Deux tiers du financement pour 1 % du covoiturage
Les objectifs pour le covoiturage.© SGPE
Qu'en est-il de l'effectivité des éléments financés par le tiers restant, censé soutenir la pratique en elle-même, comme les investissements dans des aires de covoiturage ou des voies réservées ? Dans les faits, d'après les observations et témoignages recueillies par le Forum Vies mobiles dans sept collectivités métropolitaines, cette aide infrastructurelle ne participe pas à la massification souhaitée. Dans le meilleur des cas, « grâce à la promotion de la pratique, à des indemnisations pour les conducteurs et l'ouverture de lignes spéciales, la métropole de Rouen a multiplié par dix le nombre de trajets covoiturés, indique Nolwenn Biard, chargée d'études à La Fabrique écologique et copilote de l'étude. Cependant, cette situation s'appuie surtout sur des distances très courtes, par exemple depuis ou à destination d'un campus universitaire, qui auraient pu être réalisées à vélo ou en transports en commun, et ne participe donc pas à réduire les émissions ».

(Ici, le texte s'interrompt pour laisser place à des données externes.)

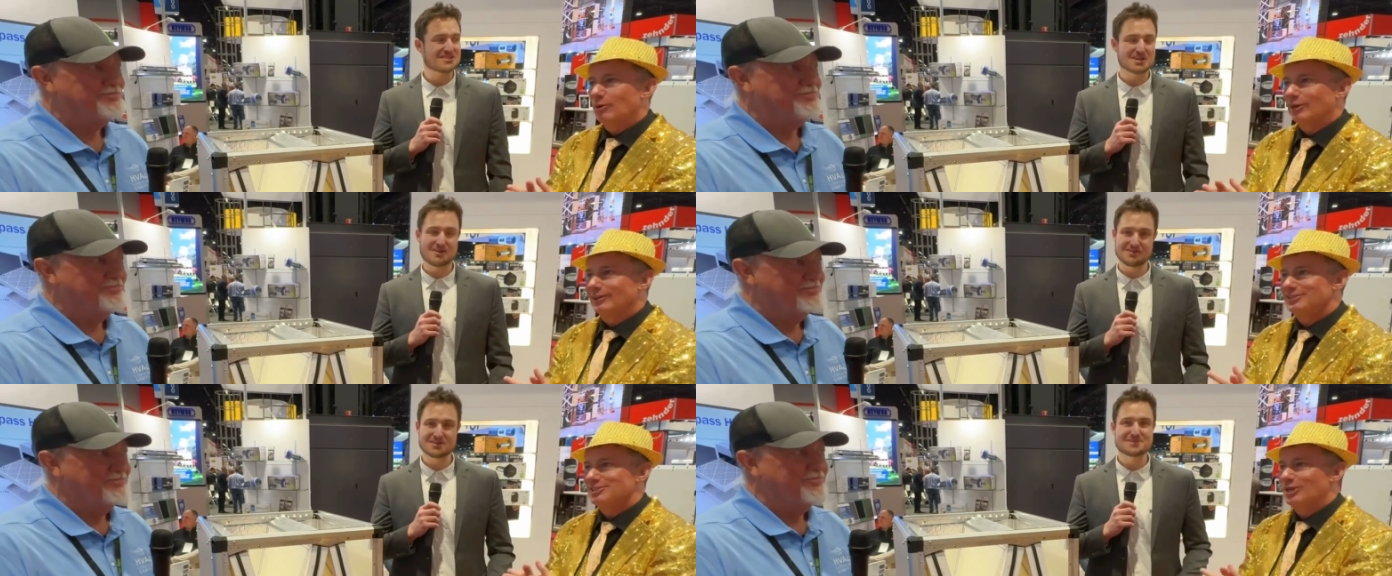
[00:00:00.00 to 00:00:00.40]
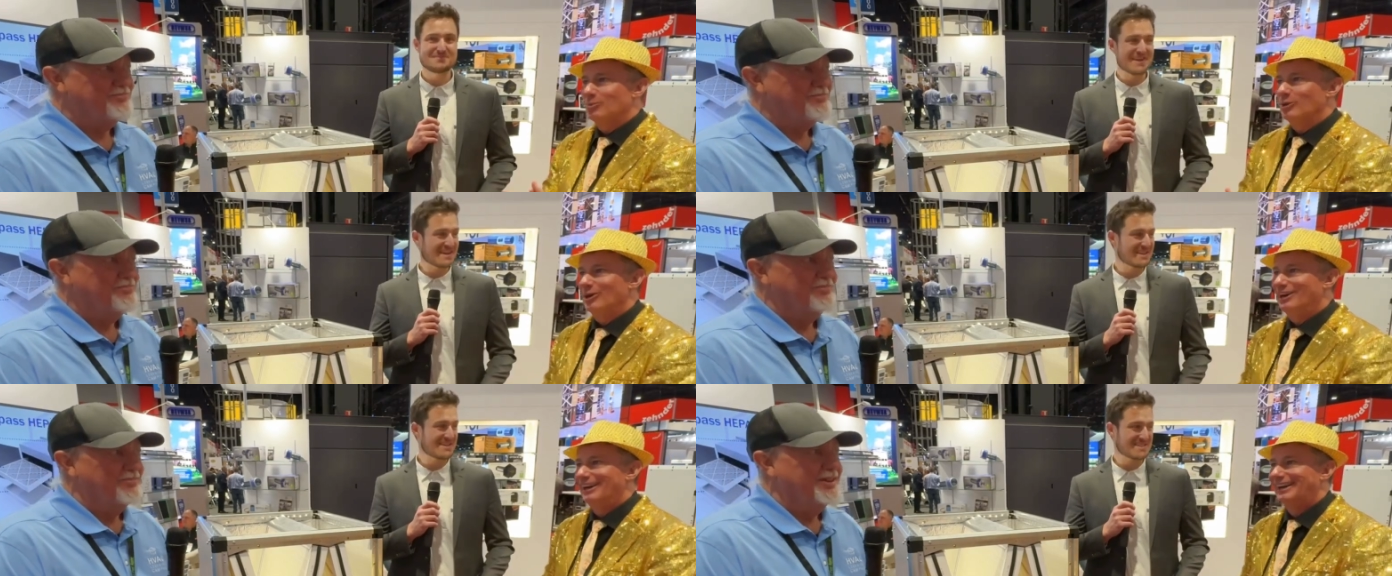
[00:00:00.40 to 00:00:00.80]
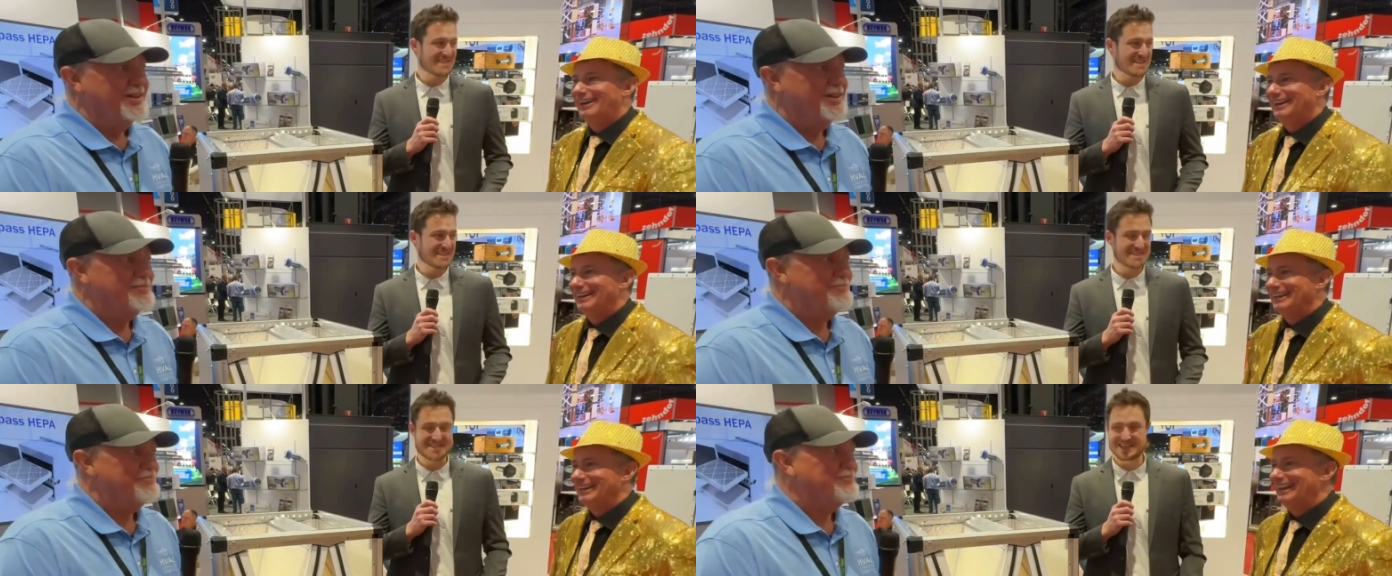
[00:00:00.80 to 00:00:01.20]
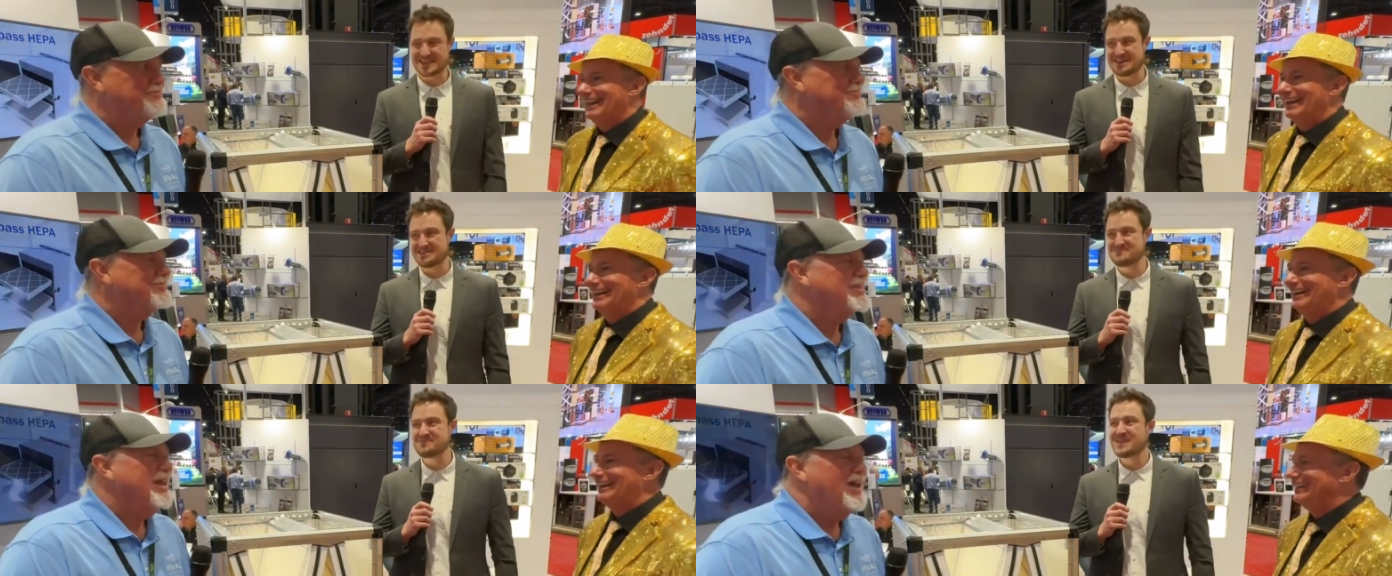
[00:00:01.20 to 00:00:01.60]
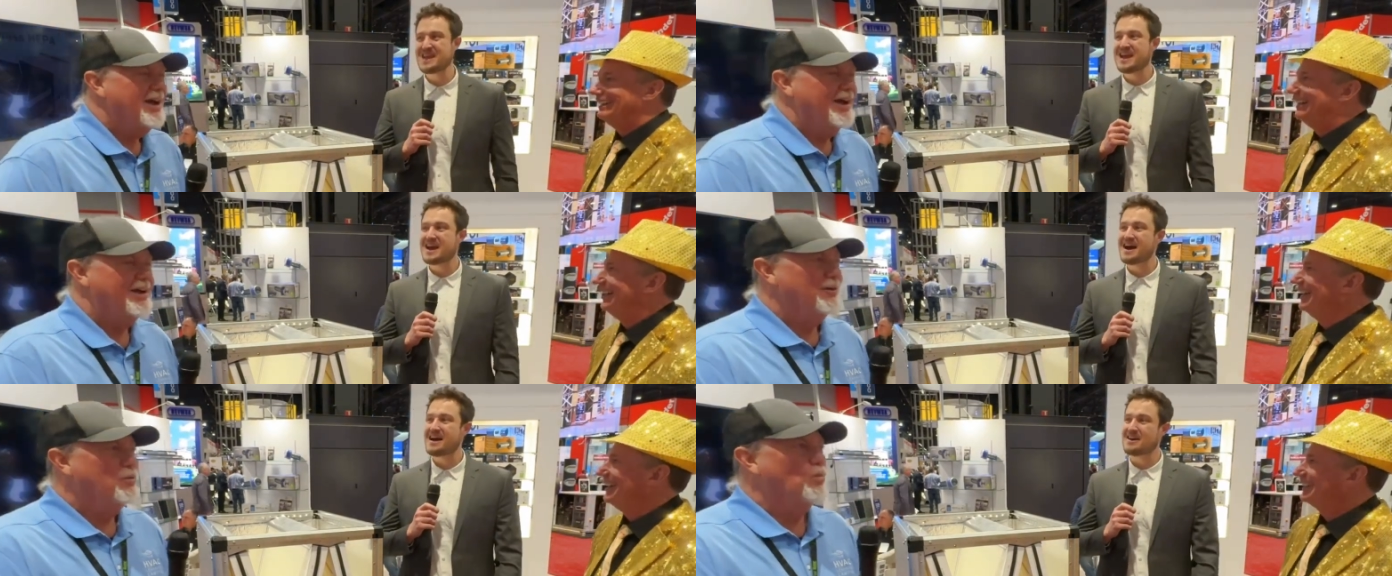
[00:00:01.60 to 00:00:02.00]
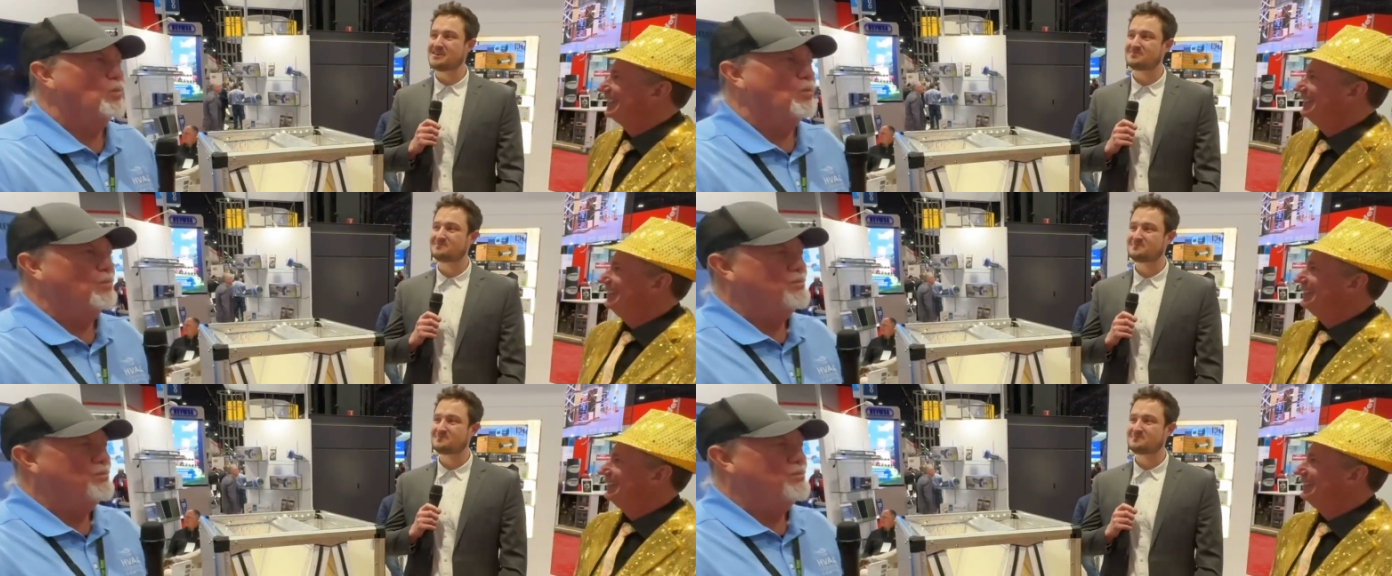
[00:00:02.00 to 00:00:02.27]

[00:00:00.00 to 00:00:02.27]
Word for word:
Speaker 1: So let's make this easy, you know? Um,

Du reste, selon l'étude, les aires de covoiturage apparaissent souvent inaccessibles à pied ou à vélo et les voies spéciales en expérimentation ne sont pas contrôlées et sont victimes de fraudes de la part des autosolistes. « Dans le parc industriel de la plaine de l'Ain, qui incite financièrement au covoiturage, nous n'avons dénombré qu'un très faible usage de la pratique : 46 trajets par jour sur les 16 000 allers ou retours quotidiens », ajoute Nolwenn Biard. Pour Giraud Guibert, directeur de La Fabrique écologique, c'est peut-être le signe que la marche du changement comportemental et sociétal reste, elle aussi, difficile à franchir. « Il ne faut pas mésestimer que la logique du covoiturage s'inscrit dans l'économie de l'usage et non dans l'économie de la propriété, qui domine la logique individualiste de notre société. »
La nécessité d'un meilleur ciblage
Face à ces nombreux défis, les deux laboratoires d'idées articulent une demi-douzaine de recommandations. À l'échelle nationale, ils sollicitent la conduite d'enquêtes nationales annuelles sur le covoiturage informel (à la manière de ce que réalise déjà, seulement tous les dix ans, l'Institut national de la statistique et des études économiques), pour avoir une meilleure idée de son importance réelle, mais également d'une enquête d'ampleur sur la pratique par une institution comme l'Agence de la transition écologique (Ademe). À l'échelle locale, ils privilégient un meilleur ciblage des incitations avec une restriction aux trajets sans alternative (plus de cinq kilomètres et sans option de transports en commun), la constitution de tarif préférentiel pour les covoitureurs dans les parkings avec contrôle d'accès ou encore le développement d'un meilleur accompagnement technique et financier pour les entreprises et les services des collectivités.